Without the pictures, output the records below exactly as they are.

--- Task input ---

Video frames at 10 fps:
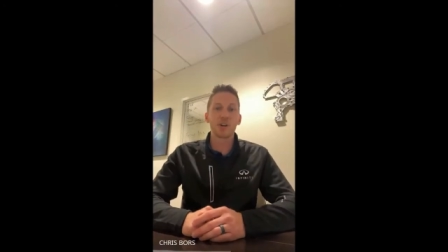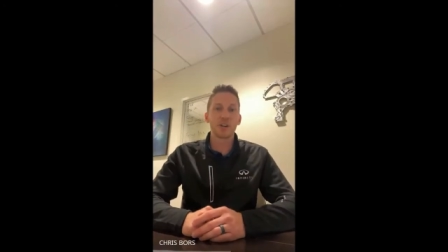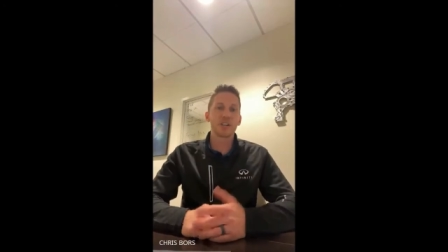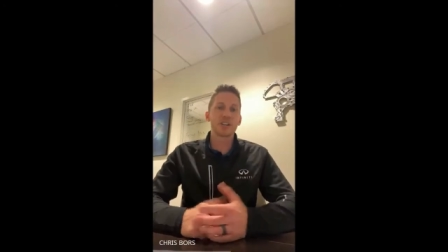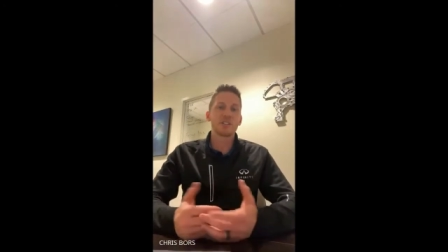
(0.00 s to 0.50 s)

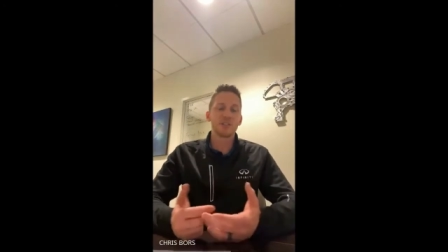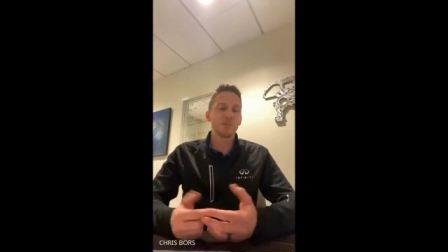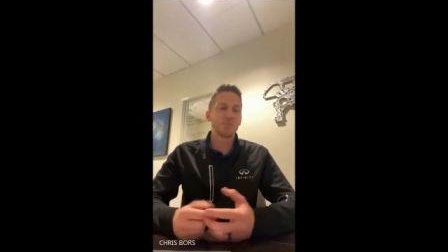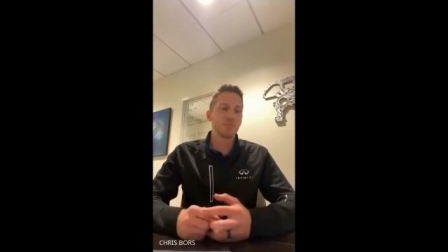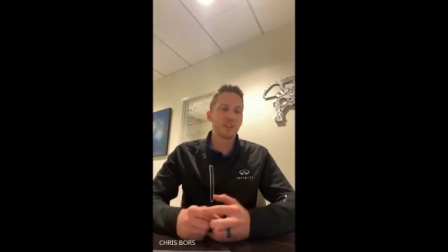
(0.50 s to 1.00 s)
unless you
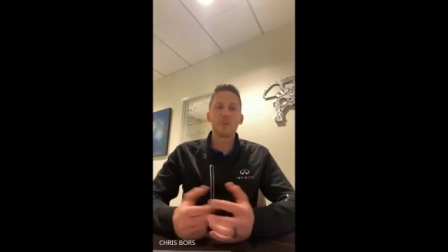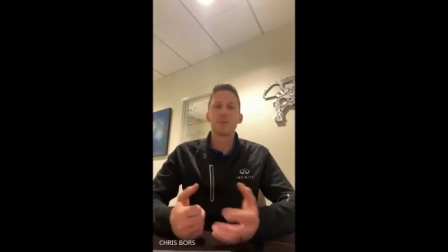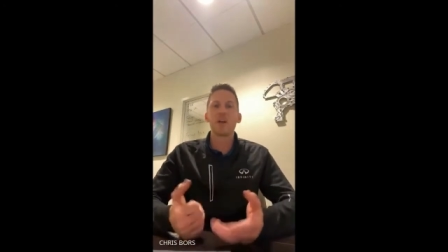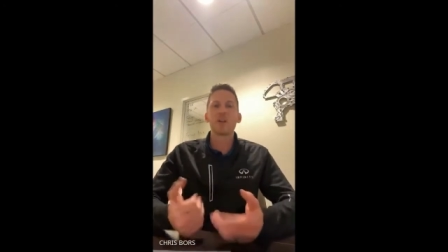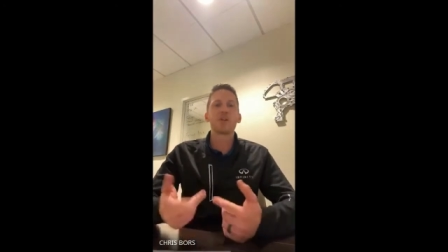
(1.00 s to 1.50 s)
let
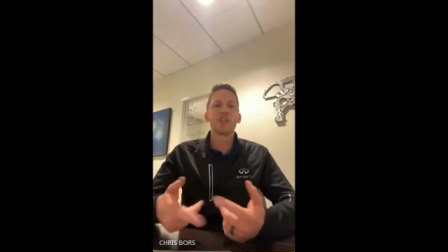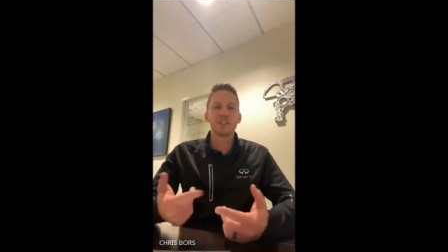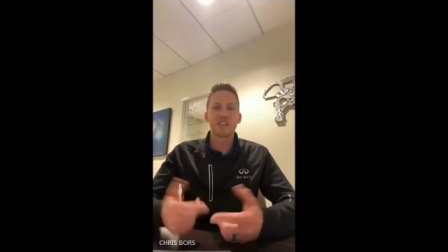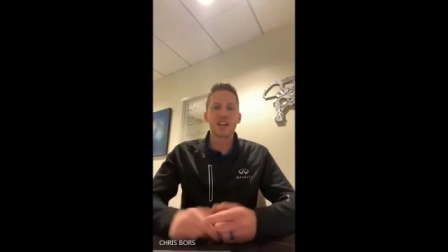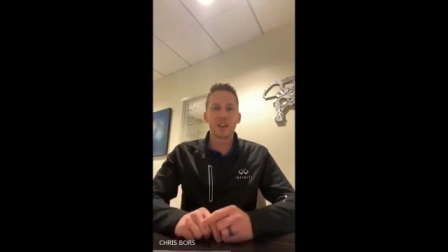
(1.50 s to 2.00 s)
other things
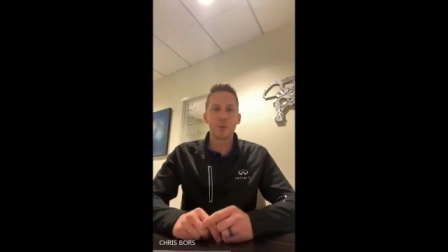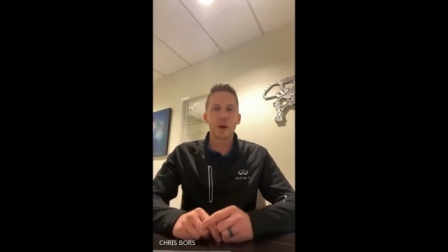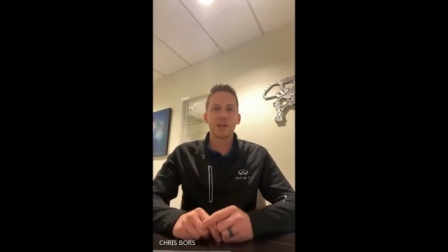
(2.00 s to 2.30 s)
get in the way.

---

Problem solution:
Video frames at 10 fps:
(0.00 s to 0.50 s)

(0.50 s to 1.00 s)
unless you
(1.00 s to 1.50 s)
let
(1.50 s to 2.00 s)
other things
(2.00 s to 2.30 s)
get in the way.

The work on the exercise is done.